01:56:47.000They saw that as an impediment to social justice.
01:56:52.000So I said to them, you know, there's never been a social justice movement in America that didn't require the First Amendment when it began.
01:57:07.000Free speech is not an antagonist of social justice.
01:57:10.000Free speech is an accessory to social justice.
01:57:15.000Look at every social justice movement in America, every one.
01:57:19.000Look at the labor union movement, which required the right to leaflet, the right to meet, the right to organize, the right to speak.
01:57:28.000And when those rights were taken away from them, the unions died.
01:57:33.000Look at the right, the anti-lynching movement in the 1920s in America.

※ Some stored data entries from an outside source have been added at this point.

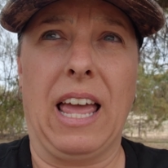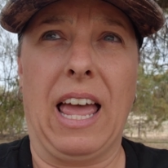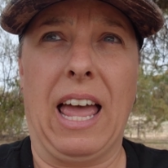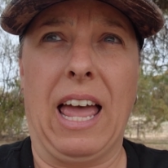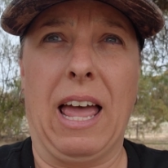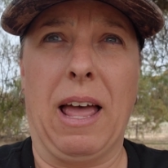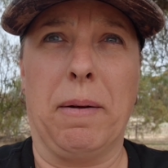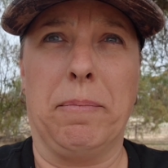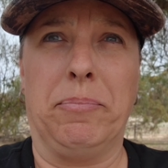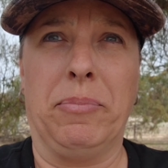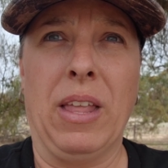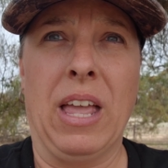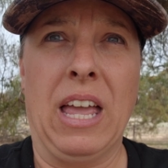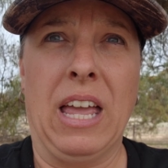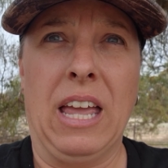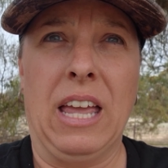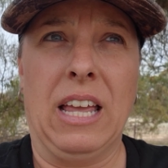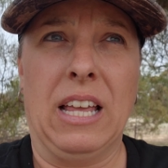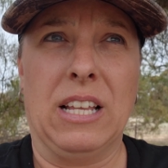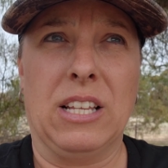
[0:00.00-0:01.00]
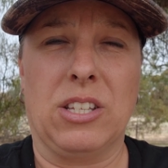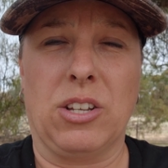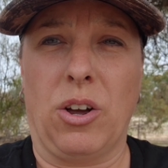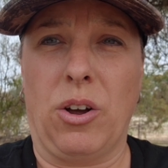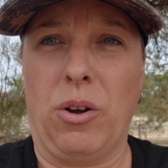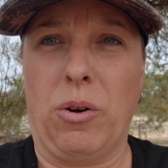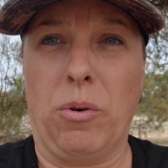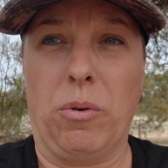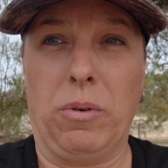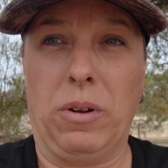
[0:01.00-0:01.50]
and
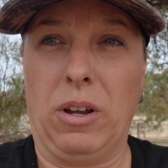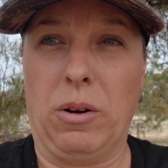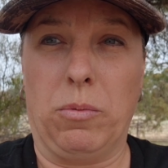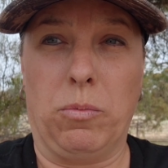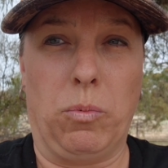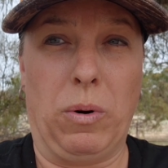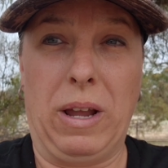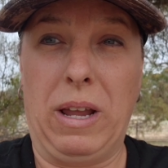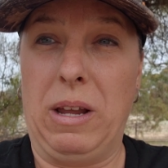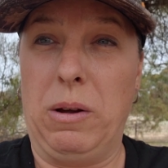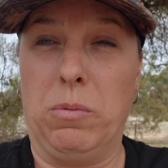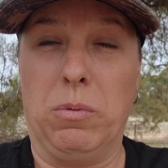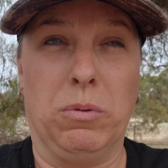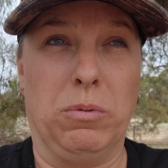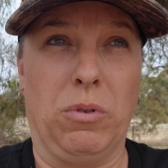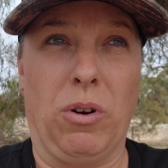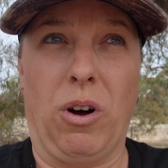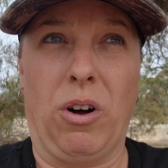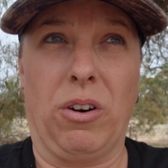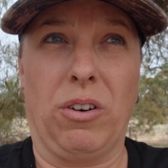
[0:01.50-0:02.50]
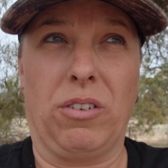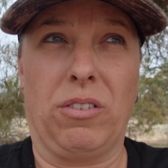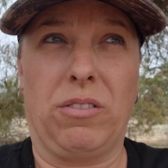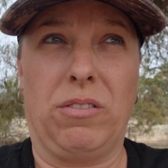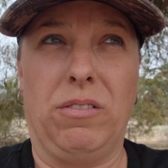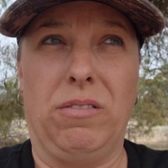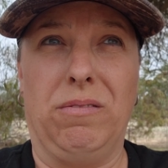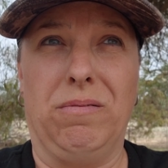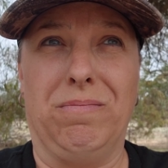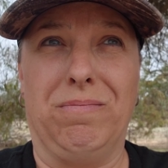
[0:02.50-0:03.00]
so we will not
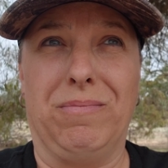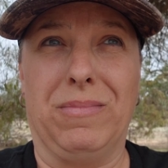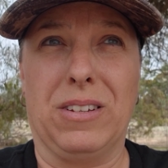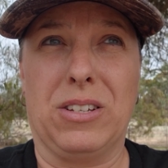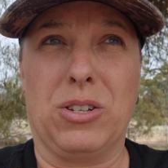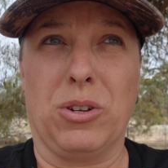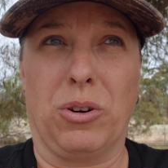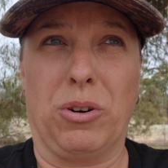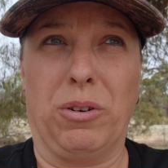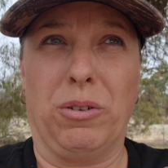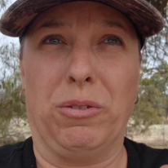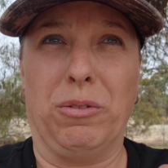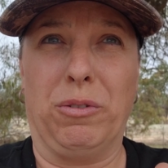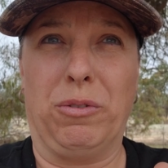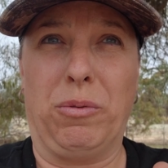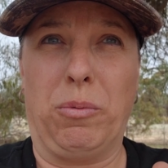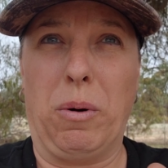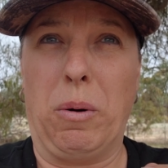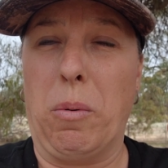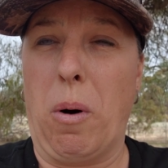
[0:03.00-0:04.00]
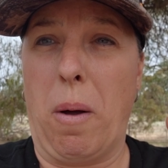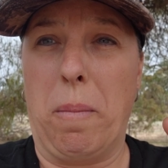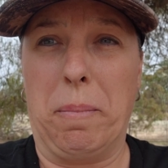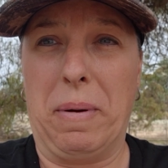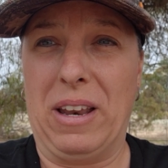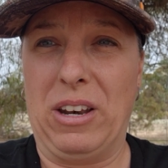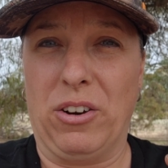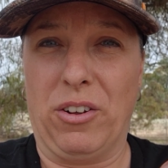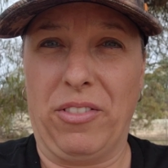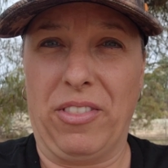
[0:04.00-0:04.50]
we won't
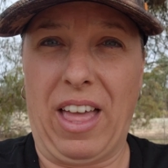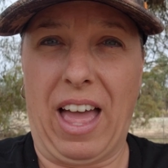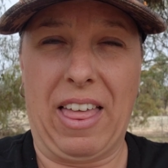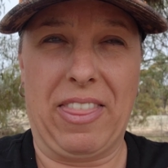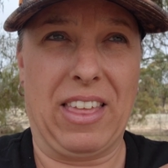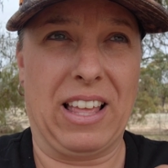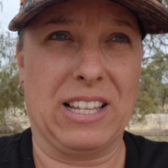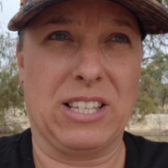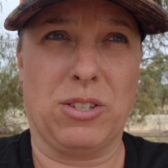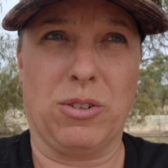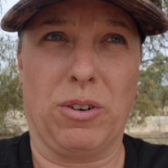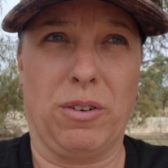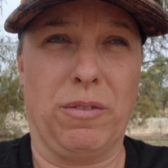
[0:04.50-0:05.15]
bend on that. That's sort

01:57:40.000People like Ida Wells, who Who organized the anti-lynching movement and made it a popular cause, a relatively popular cause.
01:57:59.000All of this required First Amendment protection.
01:58:02.000Look at the movement for women's right to use birth control.
01:58:07.000When Margaret Sanger started distributing leaflets providing women with information on birth control in New York in 1916, she was arrested every other day because the First Amendment wasn't there to give her the right to continue to do what she was doing.
01:58:26.000There would have been no birth control movement, just as there would have been no labor movement and no anti-lynching movement without the right to free speech.
01:58:36.000And look at the Civil Rights Movement in our own time, in our own lives.
01:58:42.000Where would the Civil Rights Movement have been if Martin Luther King Jr. didn't have the right to organize the Montgomery bus boycott after Rosa Parks was arrested?
01:58:54.000Where would the Civil Rights Movement have been if people who hated them had the power to stop them from marching in the streets in the South?
01:59:06.000Where would the Civil Rights Movement and the Voting Rights Act of 1965 been if people didn't have the right to march across the Selma Bridge?
01:59:16.000John Lewis, who recently died and who ended up a senior member of Congress, as a young person in his 20s, was one of the young people who led that march across the Selma Bridge and who had his skull fractured as a result.
01:59:38.000Nobody was a better symbol of the fight for social justice, racial justice, than John Lewis.
01:59:48.000But what he said about the First Amendment was that without the right to free speech and the right to dissent, the civil rights movement would have been a bird without wings, a plant without sunlight or water.
02:00:24.000And if young progressives today think that they can fight for social justice without the benefit of the First Amendment, they are making a tragic political mistake.